How is the napster technology different from the linux technology. The
napster technology the source code which was the subject of user to user
collaboration belonged to those who did not wish it to be collaborated or
to those who did not subscribe to an open source distribution method. The
idea of giving away one's own product might be closer to the open source
model?
What both linux and Napster point out, is that copyright law and patent law interfere with the most unique and most productive aspect of the internet; that of worldwide, on the go, interactive in real time "collaboration between user and developer". Such technology threatens to empower the artist or the software developer directly, and to leave the middle man, the guy who lives off the brillance of the developer and the ignorance of the user out.
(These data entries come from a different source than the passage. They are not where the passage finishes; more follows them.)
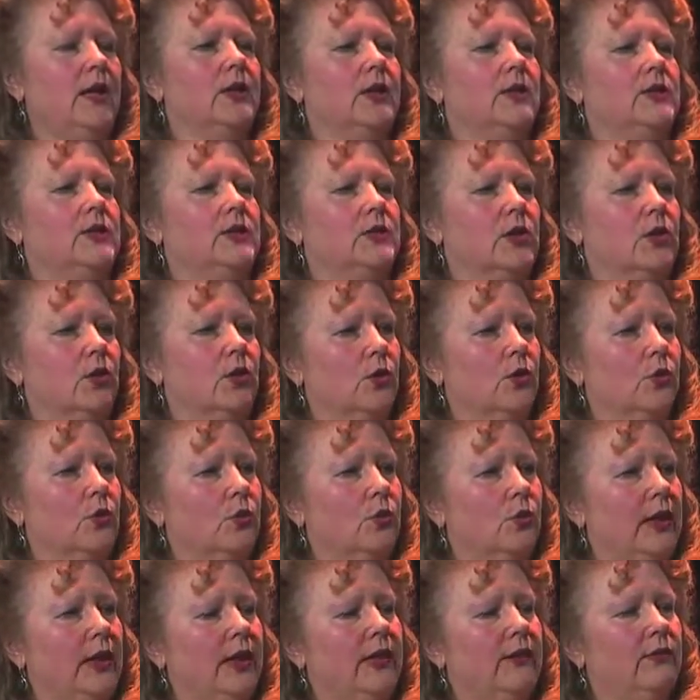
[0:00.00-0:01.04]

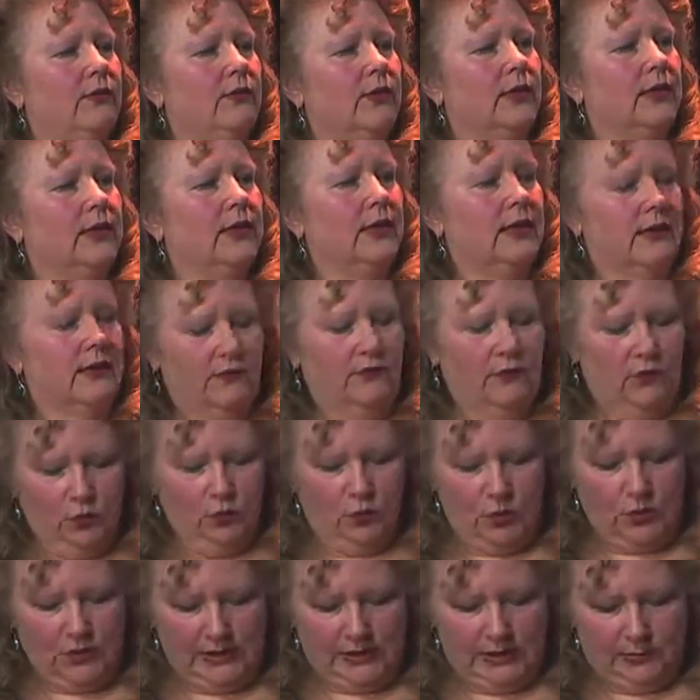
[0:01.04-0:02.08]
So even if you
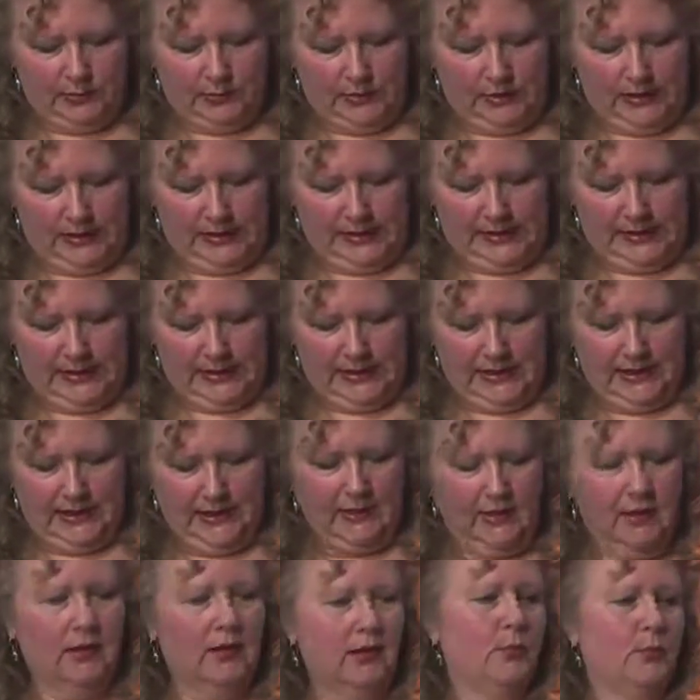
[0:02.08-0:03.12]
are displacing
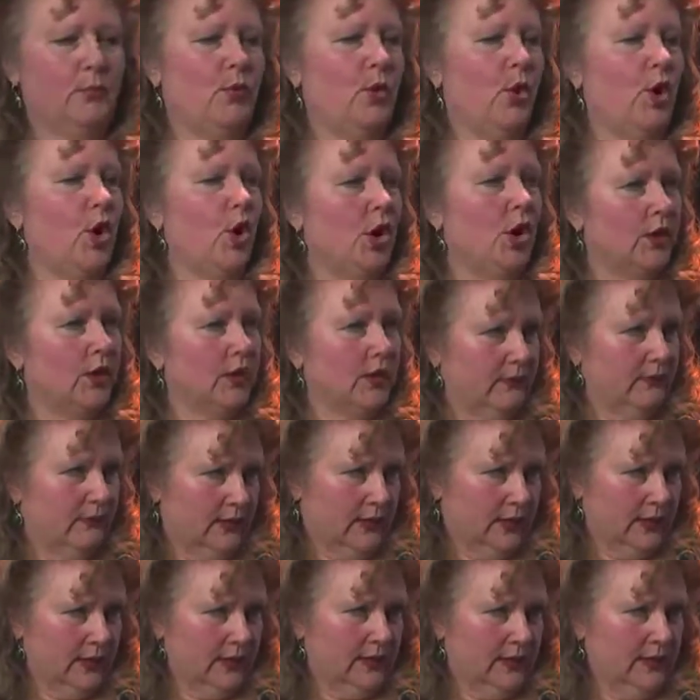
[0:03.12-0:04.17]
part of
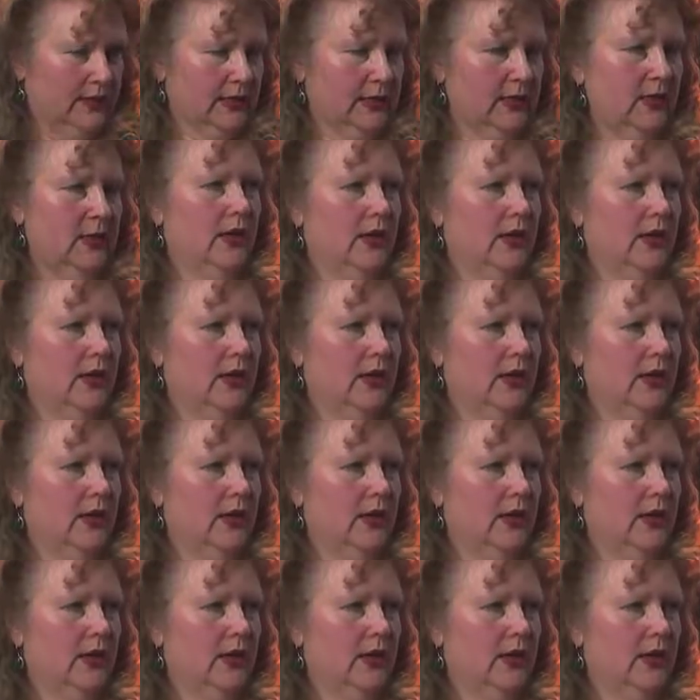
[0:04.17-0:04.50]
it,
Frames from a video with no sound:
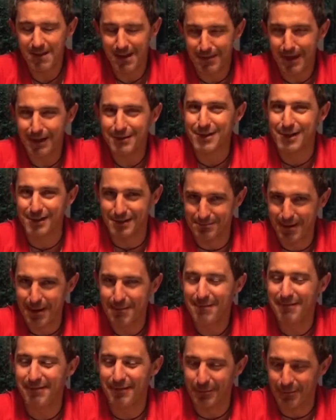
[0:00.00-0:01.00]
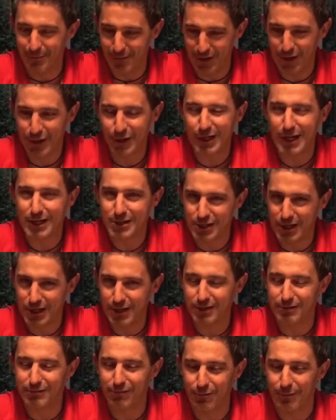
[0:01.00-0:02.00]
that does make me feel pretty good actually,
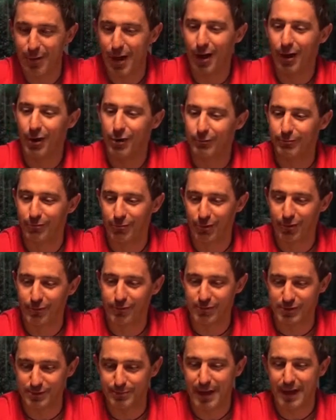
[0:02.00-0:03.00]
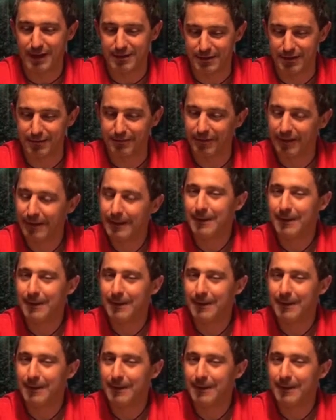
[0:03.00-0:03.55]
because from a homebrew perspective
Developer or artist the need is a market of users or customers; the internet, but for patent and copyright laws, can enable that without the middle man.
Protecting private interest in software and other products of the human mind with monopoly powers and private property rights defeats the purpose of the copyright and patent laws, because they interferes with, retard, and even prohibit the art and science use of the colloborative powers of the net to advance their wares and because private property rights as applied to products derived from human mental processing, violates the principle of natural rights and the justification for mankind agreeing to nation state servitude. I see the day, when new ideas that have been dumped on the net, packaged in something like the GPL license, will become the giant products that users around the world depend on. Linux is the first such product, but commerical interest seek to make it the last.
The SCO lawsuit against IBM seems to have been expanded to include a challenge which, in my opinion, threatens the entire of the open source. As most know, Linux is an open source operating system that out performs most if not all of the "proprietary ones". Linux has in practice been so successful that it has challenged most of the big commercial operating system providers [except IBM who joined Linux to its product] to such an extent that an all out, effort, to kill it seems to be ongoing. This time, as I understand it, the SCO legal teams plans to claim that federal law preempts state law, thereby if successful, effectively terminating the most successful, most far reaching, best deployed, most widely distributed and used, by far the most stable PC operating system technology ever developed for popular PC processors, barring none "Linux". Even though most of Linux was developed for free and even though daily, new technology is incorporated into its innerards, such that the great Linux of yesterday is even greater on each of the succesive tomorrows, its death is desired? The open source model has a technology self enhancing loop built in and given wide distribution, high user demand for the focus of the product, the users themselves will make the product better for everyone.
Tell me its not true, that the world of law would assist commerical interest to kill linux in deference to the constitutional obligation to advance the arts and the sciences?
Raising the argument that "federal law" usups the "State Laws" might be a good one and so it threatens the most progressive operating system the world has yet seen. But then the trump card might be the achilles heel for software patent and copyright laws in general. If it can be shown that the patent law and copyright laws as applied to software and operating systems actually challenge the survival of open source technology, such as the GPL licence or linux, etc. then in might be argued that the laws of copyright or patent laws are unconstitutional, when applied to the any use on the internet, because they hinder the advancement of science and technology, not enhance it.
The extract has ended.